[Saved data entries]
__________
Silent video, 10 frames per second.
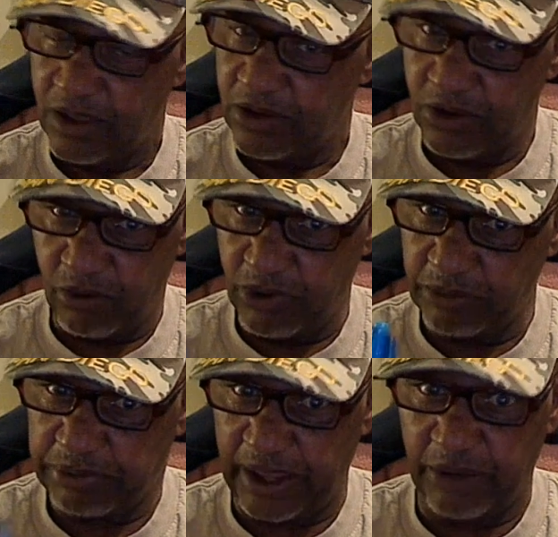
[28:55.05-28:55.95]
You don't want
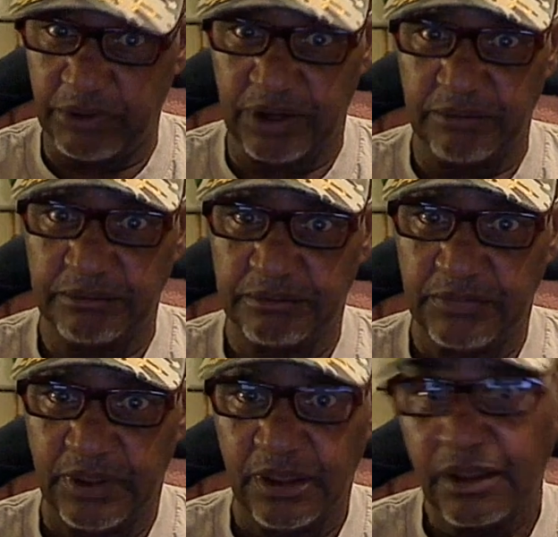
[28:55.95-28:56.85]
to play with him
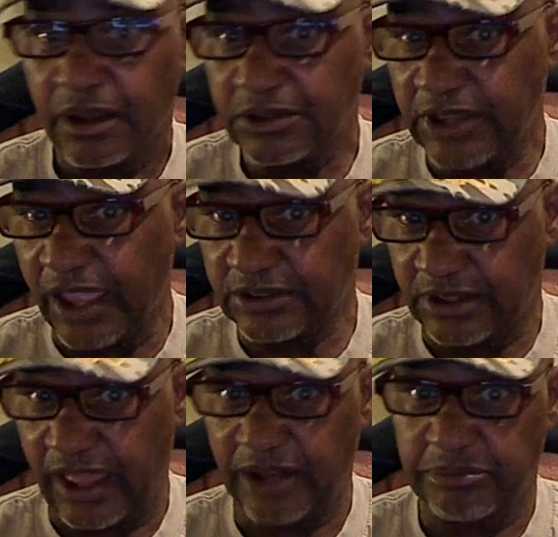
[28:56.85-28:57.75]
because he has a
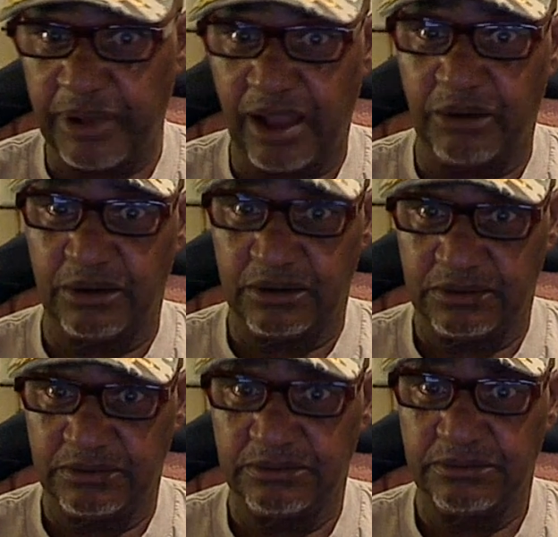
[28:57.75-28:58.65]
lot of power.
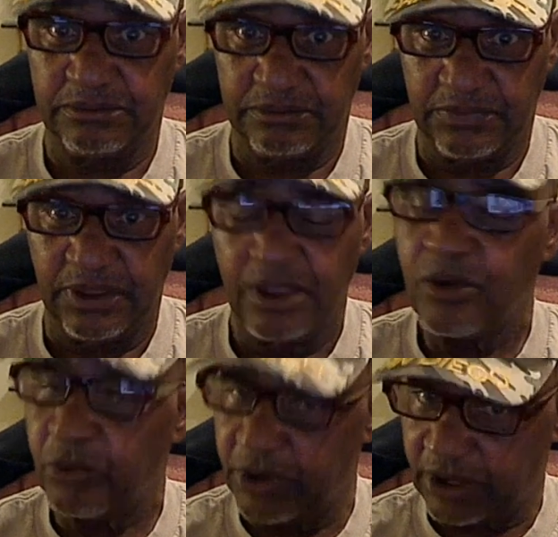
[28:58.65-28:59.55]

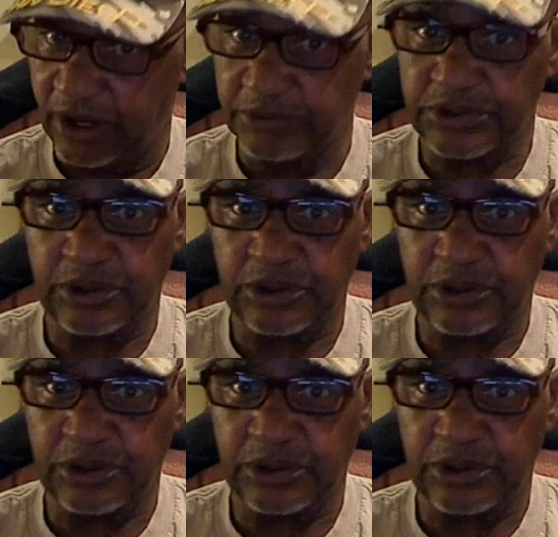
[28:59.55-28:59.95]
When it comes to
__________
### Activity
In the data above, find the line with "[28:56.85-28:57.75]" and repeat it and every line after it through the end, exactly; leave the pictures out.

### Finished task
[28:56.85-28:57.75]
because he has a
[28:57.75-28:58.65]
lot of power.
[28:58.65-28:59.55]

[28:59.55-28:59.95]
When it comes to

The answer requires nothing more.